Privilégiez, tout d’abord, les produits munis du label rouge, ou du label AB (issue de l’agriculture biologique). Bannissez également les produits bourrés d’additifs – conservateurs, édulcorants, arômes artificiels, … -, visibles sur l’étiquette sous la lettre E.

Gardez aussi en tête les apports journaliers recommandés. Ainsi, les nutritionnistes conseillent de ne pas dépasser 10g de lipides pour 100 g d’aliments, 15g de glucides par litre de boisson, ou encore 1 g de sel pour 100 g d’aliments.

Enfin, respectez bien entendu les dates limites de consommation et d’utilisation optimale. Passés ces délais, les produits peuvent soit avoir perdu de leurs propriétés nutritionnelles, soit être tout simplement impropres à la consommation.

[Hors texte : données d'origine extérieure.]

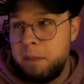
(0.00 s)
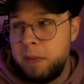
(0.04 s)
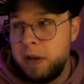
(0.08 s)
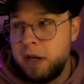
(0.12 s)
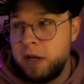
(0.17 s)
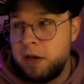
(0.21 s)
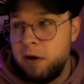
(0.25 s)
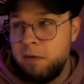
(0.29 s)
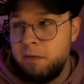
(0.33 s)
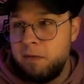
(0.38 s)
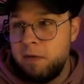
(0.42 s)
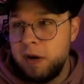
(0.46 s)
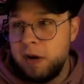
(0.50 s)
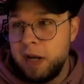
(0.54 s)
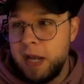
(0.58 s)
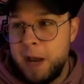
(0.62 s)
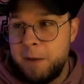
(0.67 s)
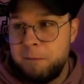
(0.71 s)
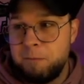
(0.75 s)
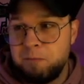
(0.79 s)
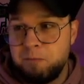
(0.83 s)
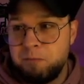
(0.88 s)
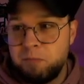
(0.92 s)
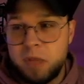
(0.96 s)
But don't
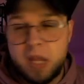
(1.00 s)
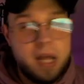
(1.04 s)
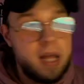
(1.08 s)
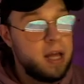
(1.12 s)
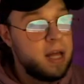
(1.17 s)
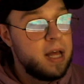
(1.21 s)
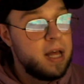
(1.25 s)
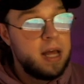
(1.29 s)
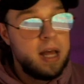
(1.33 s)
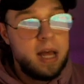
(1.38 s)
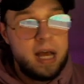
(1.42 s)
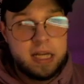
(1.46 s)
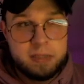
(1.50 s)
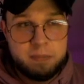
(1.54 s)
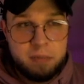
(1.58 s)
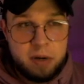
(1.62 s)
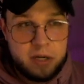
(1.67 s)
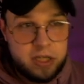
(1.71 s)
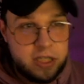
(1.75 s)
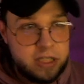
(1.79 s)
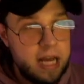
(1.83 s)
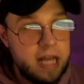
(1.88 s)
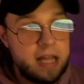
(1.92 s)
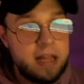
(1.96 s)
forget, as
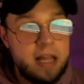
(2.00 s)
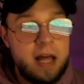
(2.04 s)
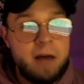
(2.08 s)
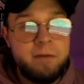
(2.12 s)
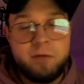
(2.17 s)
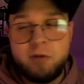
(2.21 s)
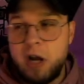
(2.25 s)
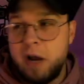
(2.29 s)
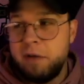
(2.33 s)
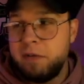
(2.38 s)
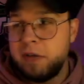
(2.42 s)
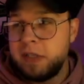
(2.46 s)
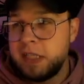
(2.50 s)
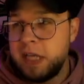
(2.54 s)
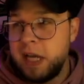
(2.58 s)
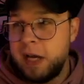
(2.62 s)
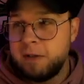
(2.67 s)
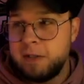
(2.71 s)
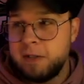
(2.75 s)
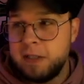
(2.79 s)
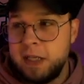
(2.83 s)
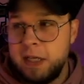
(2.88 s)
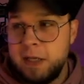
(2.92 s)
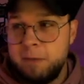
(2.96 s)
much as I love Travis
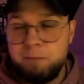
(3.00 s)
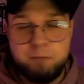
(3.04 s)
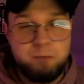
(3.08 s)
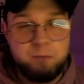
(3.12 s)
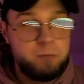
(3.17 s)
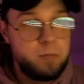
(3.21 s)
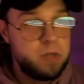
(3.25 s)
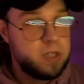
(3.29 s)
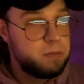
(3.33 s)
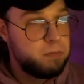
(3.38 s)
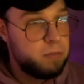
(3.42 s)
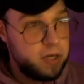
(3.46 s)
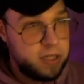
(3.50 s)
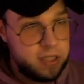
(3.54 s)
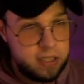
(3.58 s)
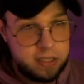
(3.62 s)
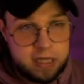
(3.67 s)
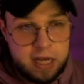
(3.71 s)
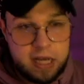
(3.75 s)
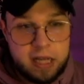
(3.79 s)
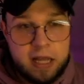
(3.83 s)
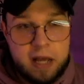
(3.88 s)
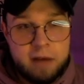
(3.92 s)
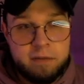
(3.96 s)
Kelce, as much as
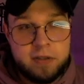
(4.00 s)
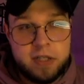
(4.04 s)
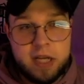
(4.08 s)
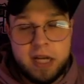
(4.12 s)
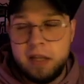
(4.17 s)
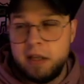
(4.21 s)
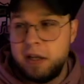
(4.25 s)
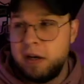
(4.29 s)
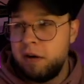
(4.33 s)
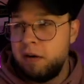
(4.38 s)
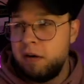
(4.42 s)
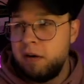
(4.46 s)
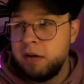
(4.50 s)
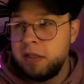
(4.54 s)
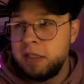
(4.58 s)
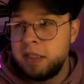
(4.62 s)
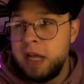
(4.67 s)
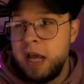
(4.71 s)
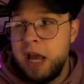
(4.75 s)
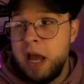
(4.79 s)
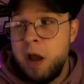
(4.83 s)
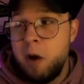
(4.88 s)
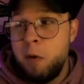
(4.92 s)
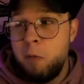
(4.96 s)
I love Jalen Hurts,
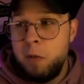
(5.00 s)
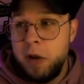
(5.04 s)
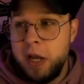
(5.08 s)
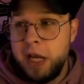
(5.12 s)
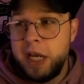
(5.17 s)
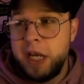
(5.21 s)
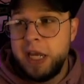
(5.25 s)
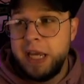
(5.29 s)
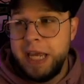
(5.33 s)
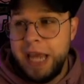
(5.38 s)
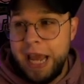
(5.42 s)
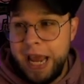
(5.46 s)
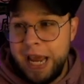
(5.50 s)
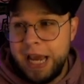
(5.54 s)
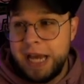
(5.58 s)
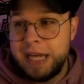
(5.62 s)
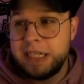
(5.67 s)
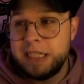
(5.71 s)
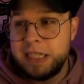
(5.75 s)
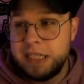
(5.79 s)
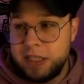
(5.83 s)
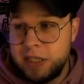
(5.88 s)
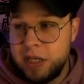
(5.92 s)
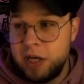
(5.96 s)
we
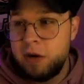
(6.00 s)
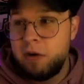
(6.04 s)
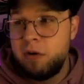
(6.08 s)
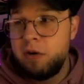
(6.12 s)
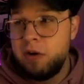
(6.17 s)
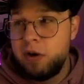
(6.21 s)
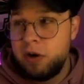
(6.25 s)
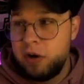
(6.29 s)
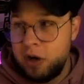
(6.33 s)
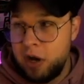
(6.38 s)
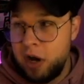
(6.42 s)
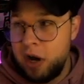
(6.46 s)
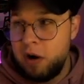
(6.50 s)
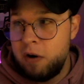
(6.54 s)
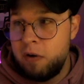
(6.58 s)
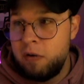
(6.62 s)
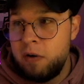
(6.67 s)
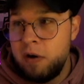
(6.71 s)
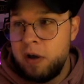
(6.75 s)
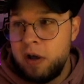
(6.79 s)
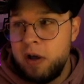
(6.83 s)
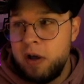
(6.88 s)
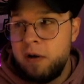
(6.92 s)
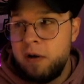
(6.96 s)
can still
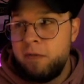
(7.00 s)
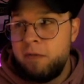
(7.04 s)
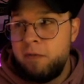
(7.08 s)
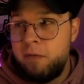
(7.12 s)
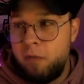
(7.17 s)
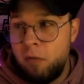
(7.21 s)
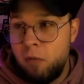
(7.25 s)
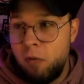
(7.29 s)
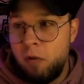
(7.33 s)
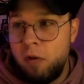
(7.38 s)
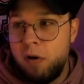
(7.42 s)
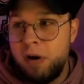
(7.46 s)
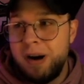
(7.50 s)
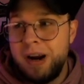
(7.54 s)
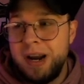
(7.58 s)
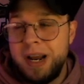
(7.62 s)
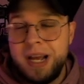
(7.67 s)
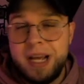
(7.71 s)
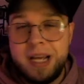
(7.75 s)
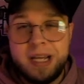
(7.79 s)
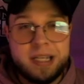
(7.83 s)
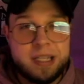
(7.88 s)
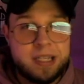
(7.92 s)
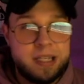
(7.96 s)
go for
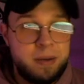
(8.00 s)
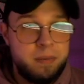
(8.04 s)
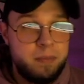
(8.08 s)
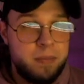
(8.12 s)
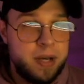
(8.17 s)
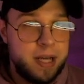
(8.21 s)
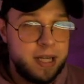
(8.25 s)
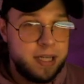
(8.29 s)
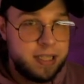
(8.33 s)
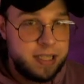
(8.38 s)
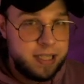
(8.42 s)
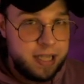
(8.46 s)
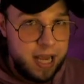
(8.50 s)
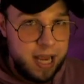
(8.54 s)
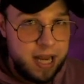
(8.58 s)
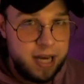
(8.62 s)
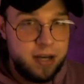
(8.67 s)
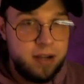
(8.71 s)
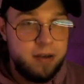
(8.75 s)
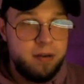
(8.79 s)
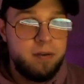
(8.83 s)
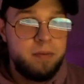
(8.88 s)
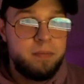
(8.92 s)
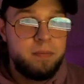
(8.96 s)
some
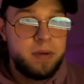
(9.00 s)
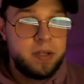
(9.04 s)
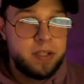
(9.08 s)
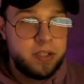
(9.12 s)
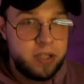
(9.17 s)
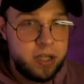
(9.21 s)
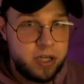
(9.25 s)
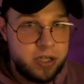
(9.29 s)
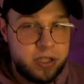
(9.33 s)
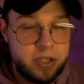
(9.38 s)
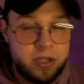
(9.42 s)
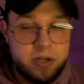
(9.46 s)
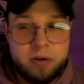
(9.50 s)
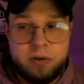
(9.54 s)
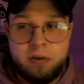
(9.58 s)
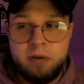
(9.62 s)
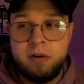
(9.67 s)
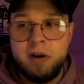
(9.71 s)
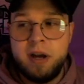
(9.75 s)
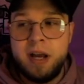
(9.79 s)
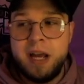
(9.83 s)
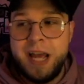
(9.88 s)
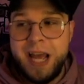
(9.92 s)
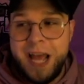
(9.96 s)
continued positional
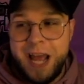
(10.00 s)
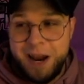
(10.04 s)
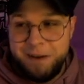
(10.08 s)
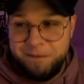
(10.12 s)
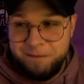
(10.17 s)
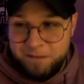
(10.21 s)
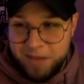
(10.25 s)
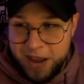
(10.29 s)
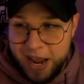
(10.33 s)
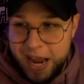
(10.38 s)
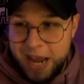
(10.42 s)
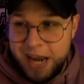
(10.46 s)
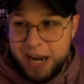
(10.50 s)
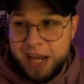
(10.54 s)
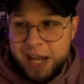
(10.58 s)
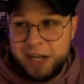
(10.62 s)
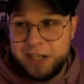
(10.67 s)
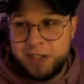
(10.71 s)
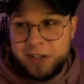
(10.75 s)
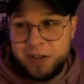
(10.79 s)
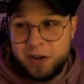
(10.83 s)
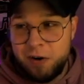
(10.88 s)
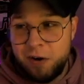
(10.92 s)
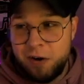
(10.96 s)

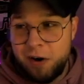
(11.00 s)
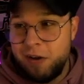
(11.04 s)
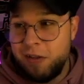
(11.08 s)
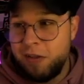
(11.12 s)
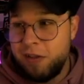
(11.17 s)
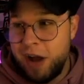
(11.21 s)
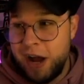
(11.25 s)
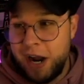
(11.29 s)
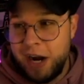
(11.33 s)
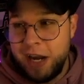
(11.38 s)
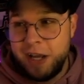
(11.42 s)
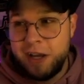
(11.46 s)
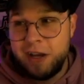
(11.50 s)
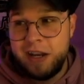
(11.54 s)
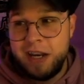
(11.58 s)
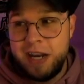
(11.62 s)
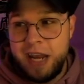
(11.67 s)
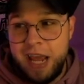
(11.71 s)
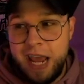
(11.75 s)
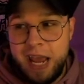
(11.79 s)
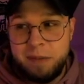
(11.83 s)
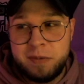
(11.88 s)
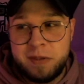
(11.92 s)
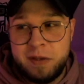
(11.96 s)
advantage. There are a lot of good
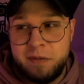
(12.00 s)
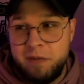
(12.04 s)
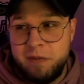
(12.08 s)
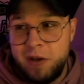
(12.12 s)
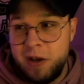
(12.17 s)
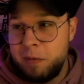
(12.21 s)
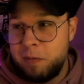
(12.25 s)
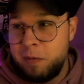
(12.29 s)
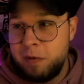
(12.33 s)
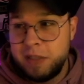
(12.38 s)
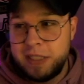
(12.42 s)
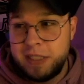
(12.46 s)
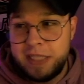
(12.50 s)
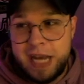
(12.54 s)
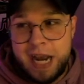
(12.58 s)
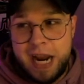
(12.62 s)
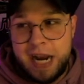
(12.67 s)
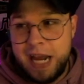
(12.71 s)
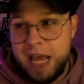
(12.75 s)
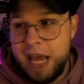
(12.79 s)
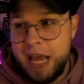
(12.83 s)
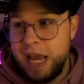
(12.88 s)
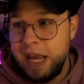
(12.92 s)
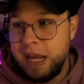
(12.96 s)
names available at
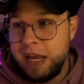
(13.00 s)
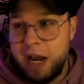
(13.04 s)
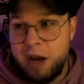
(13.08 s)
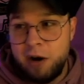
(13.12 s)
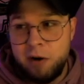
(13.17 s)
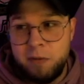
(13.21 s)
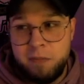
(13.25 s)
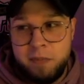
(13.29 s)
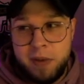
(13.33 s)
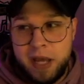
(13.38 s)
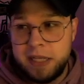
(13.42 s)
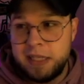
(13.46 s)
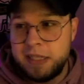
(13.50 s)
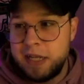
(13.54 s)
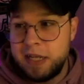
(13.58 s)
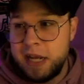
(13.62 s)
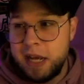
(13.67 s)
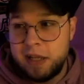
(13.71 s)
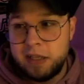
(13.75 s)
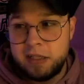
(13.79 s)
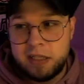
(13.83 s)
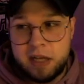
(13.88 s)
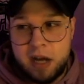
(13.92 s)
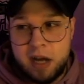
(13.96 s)
tight end: Kyle Pitts,
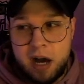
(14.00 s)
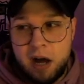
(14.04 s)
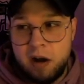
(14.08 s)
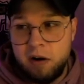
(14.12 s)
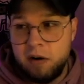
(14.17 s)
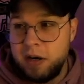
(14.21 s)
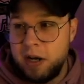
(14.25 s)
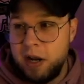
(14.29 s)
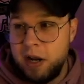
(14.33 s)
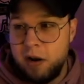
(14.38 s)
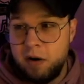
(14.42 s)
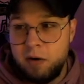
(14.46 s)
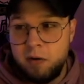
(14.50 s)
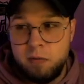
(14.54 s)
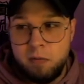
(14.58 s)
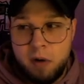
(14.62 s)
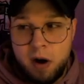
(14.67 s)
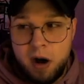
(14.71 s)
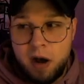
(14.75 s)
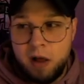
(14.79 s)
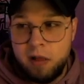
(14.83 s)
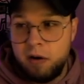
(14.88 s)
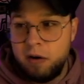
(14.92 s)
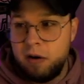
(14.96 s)
Dallas Goedert, Darren
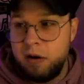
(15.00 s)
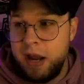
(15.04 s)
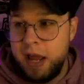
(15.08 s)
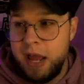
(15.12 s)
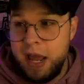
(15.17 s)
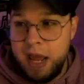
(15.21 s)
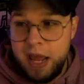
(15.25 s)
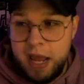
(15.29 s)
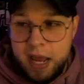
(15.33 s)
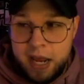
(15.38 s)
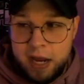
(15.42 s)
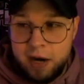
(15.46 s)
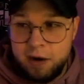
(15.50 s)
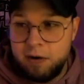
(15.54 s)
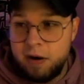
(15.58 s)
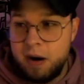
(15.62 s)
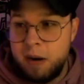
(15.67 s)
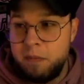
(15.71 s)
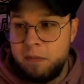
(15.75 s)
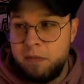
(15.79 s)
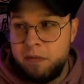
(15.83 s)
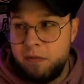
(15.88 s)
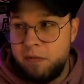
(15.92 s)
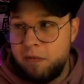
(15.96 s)
Waller,
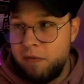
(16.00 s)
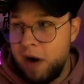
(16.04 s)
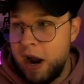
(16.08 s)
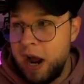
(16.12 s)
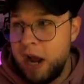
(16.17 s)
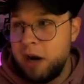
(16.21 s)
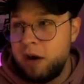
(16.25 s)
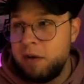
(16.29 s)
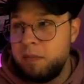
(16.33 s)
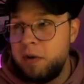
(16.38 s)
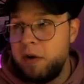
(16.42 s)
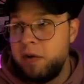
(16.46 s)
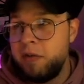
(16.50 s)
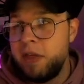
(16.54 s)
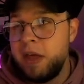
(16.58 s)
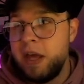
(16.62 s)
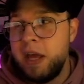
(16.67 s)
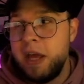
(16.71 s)
Ingram, Freiermuth.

10 – ADOPTEZ DE BONNES HABITUDES ALIMENTAIRES

En effet, manger sainement, ce n’est pas seulement surveiller ce qu’il y a dans votre assiette. C’est également adopter de bonnes habitudes alimentaires qui vous permettront de manger et digérer de la meilleure des façons.

Ainsi, il est fondamental de profiter véritablement de son repas, en y consacrant le temps nécessaire. Mâchez longuement les aliments. Cela vous permettra, non seulement d’apprécier ce que vous dégustez, mais aussi de sécréter des hormones de satiété au bout de 15 à 20 minutes. Vous mangerez alors moins, et votre digestion en sera facilitée. Veillez également à consommer les aliments crus en tout début de repas. Ils facilitent eux aussi la digestion.

Vous l’aurez constaté, il n’est pas si difficile de manger sain et équilibré. Même si vous disposez de peu de temps, pour des raisons personnelles ou professionnelles, ces quelques astuces sont véritablement très simples à mettre en place, avec un minimum de volonté. Une fois vos habitudes alimentaires modifiées, les effets positifs sur votre organisme ne se feront pas attendre.